* Work order
With the images omitted, return all of the entries exactly as they stand.

Collected data:
=-=-=-=-=
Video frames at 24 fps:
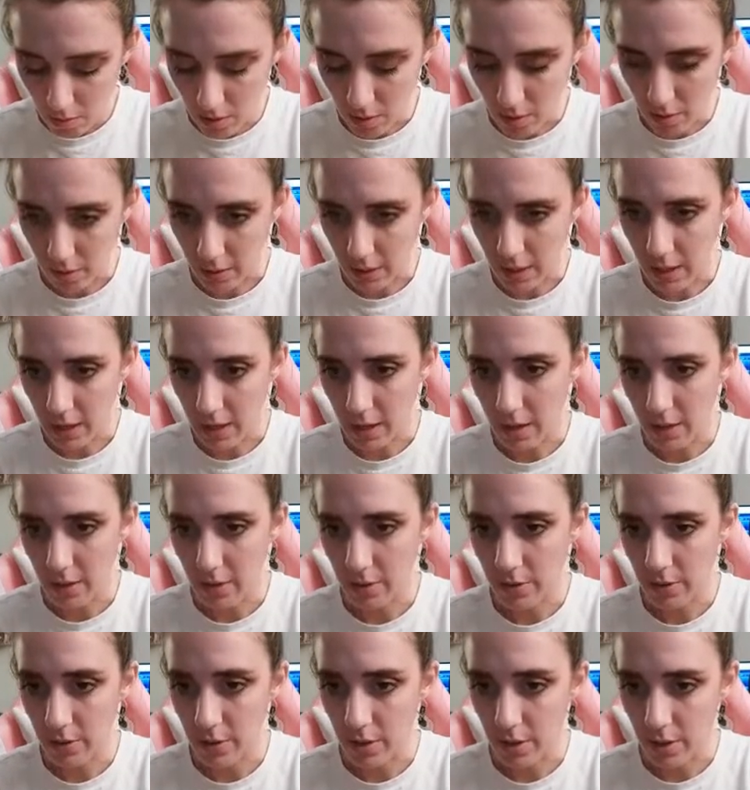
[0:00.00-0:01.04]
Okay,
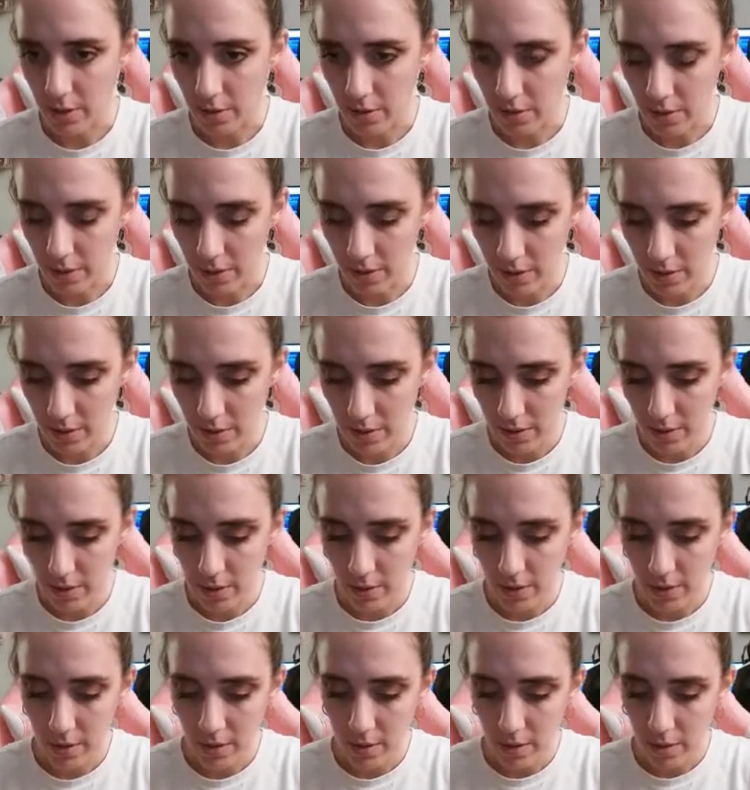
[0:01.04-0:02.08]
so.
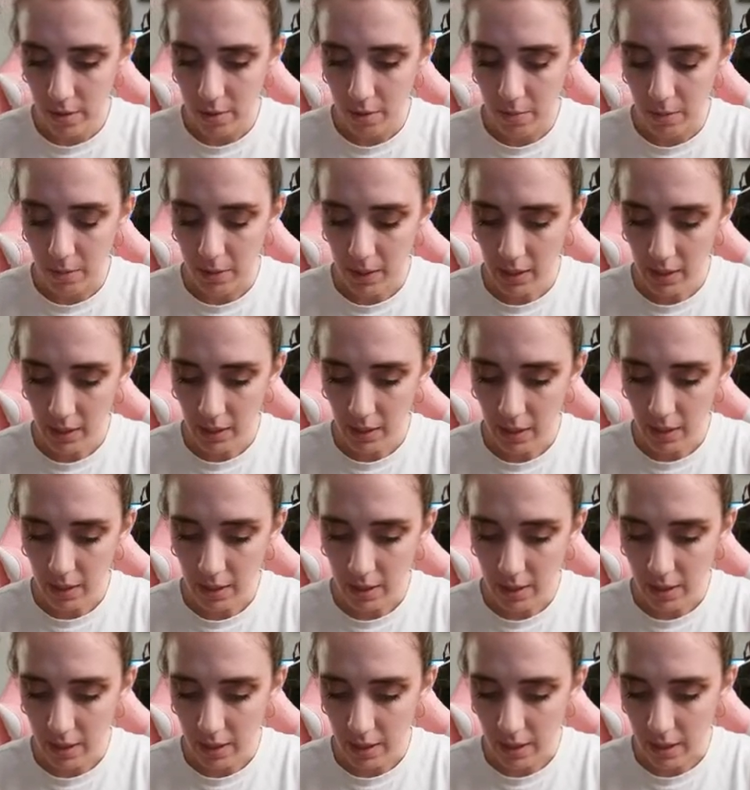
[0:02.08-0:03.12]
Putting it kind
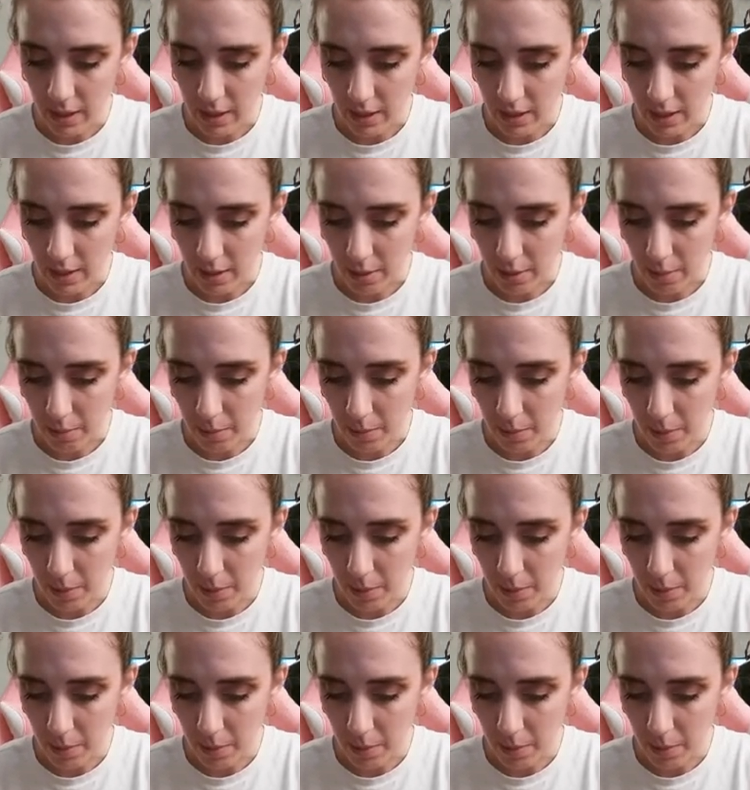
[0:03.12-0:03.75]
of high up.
=-=-=-=-=
* Written answer
Video frames at 24 fps:
[0:00.00-0:01.04]
Okay,
[0:01.04-0:02.08]
so.
[0:02.08-0:03.12]
Putting it kind
[0:03.12-0:03.75]
of high up.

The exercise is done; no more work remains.